◆ Excerpted records
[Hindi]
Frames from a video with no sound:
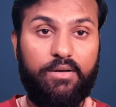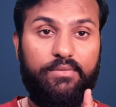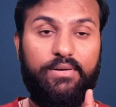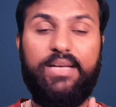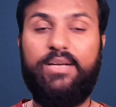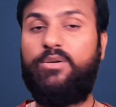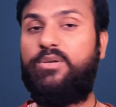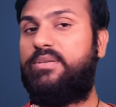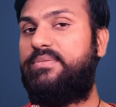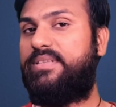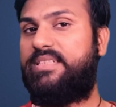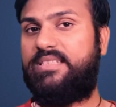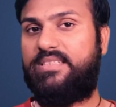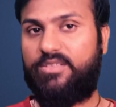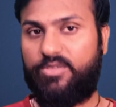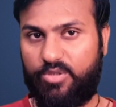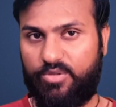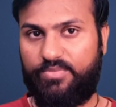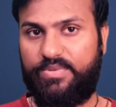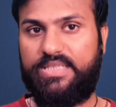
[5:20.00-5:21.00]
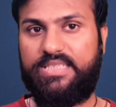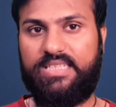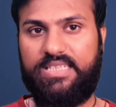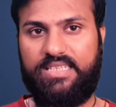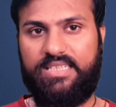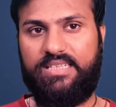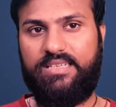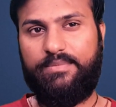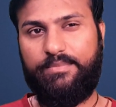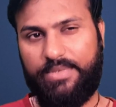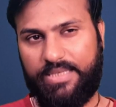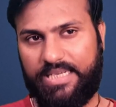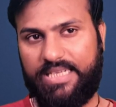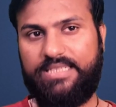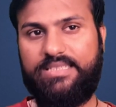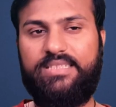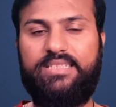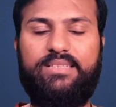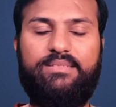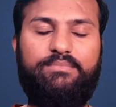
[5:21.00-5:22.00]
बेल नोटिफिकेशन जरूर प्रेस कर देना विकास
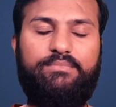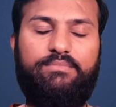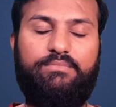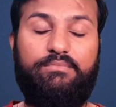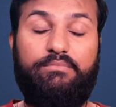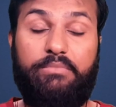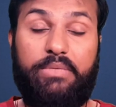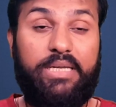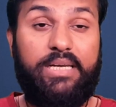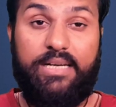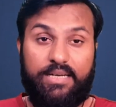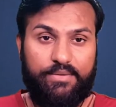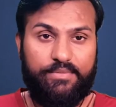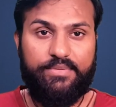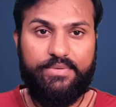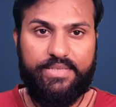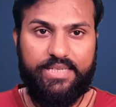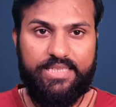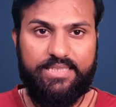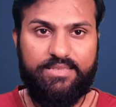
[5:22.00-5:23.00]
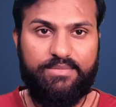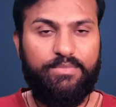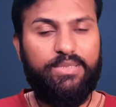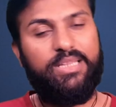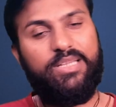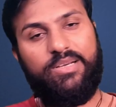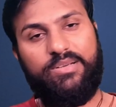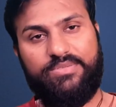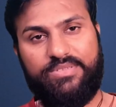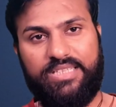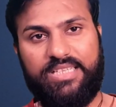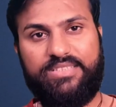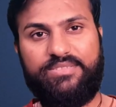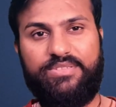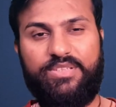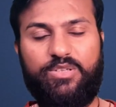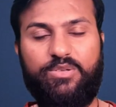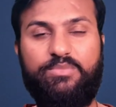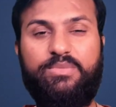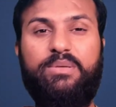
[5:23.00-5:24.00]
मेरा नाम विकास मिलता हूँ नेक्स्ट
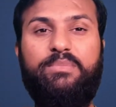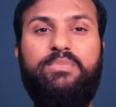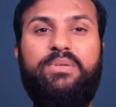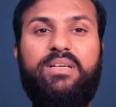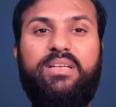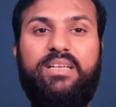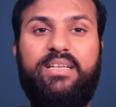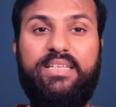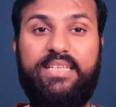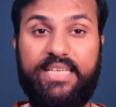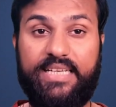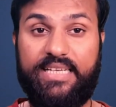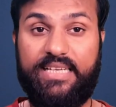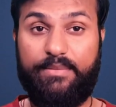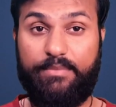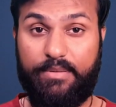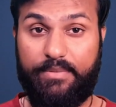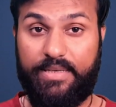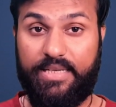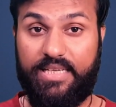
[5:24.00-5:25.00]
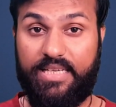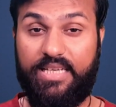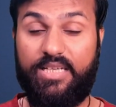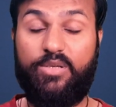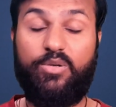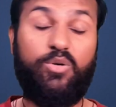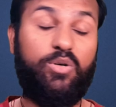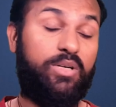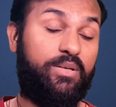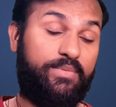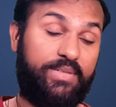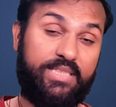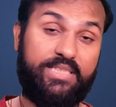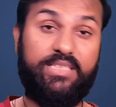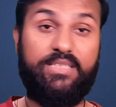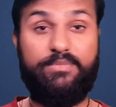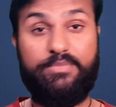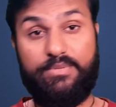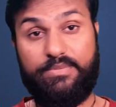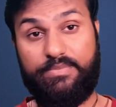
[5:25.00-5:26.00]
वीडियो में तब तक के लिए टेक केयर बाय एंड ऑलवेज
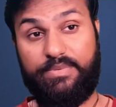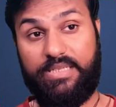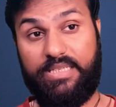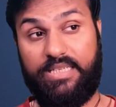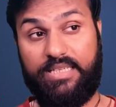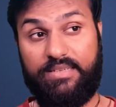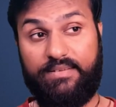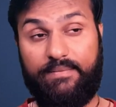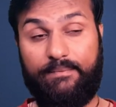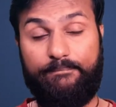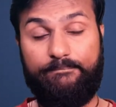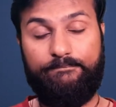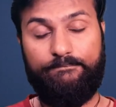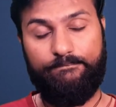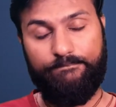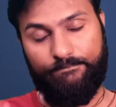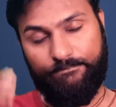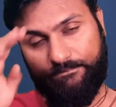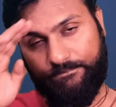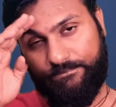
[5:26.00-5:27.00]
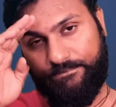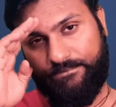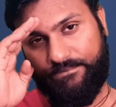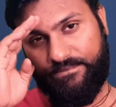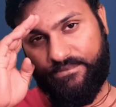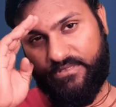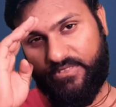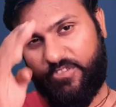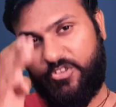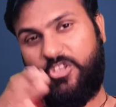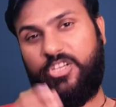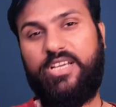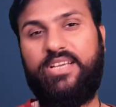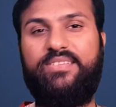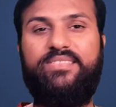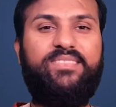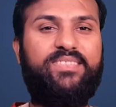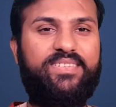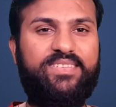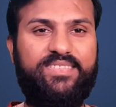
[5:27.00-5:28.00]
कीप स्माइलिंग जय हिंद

◆ What you have to do
Each line of the data must be restated exactly, and the pictures must be left out.

◆ Solution to this task
[Hindi]
Frames from a video with no sound:
[5:20.00-5:21.00]
[5:21.00-5:22.00]
बेल नोटिफिकेशन जरूर प्रेस कर देना विकास
[5:22.00-5:23.00]
[5:23.00-5:24.00]
मेरा नाम विकास मिलता हूँ नेक्स्ट
[5:24.00-5:25.00]
[5:25.00-5:26.00]
वीडियो में तब तक के लिए टेक केयर बाय एंड ऑलवेज
[5:26.00-5:27.00]
[5:27.00-5:28.00]
कीप स्माइलिंग जय हिंद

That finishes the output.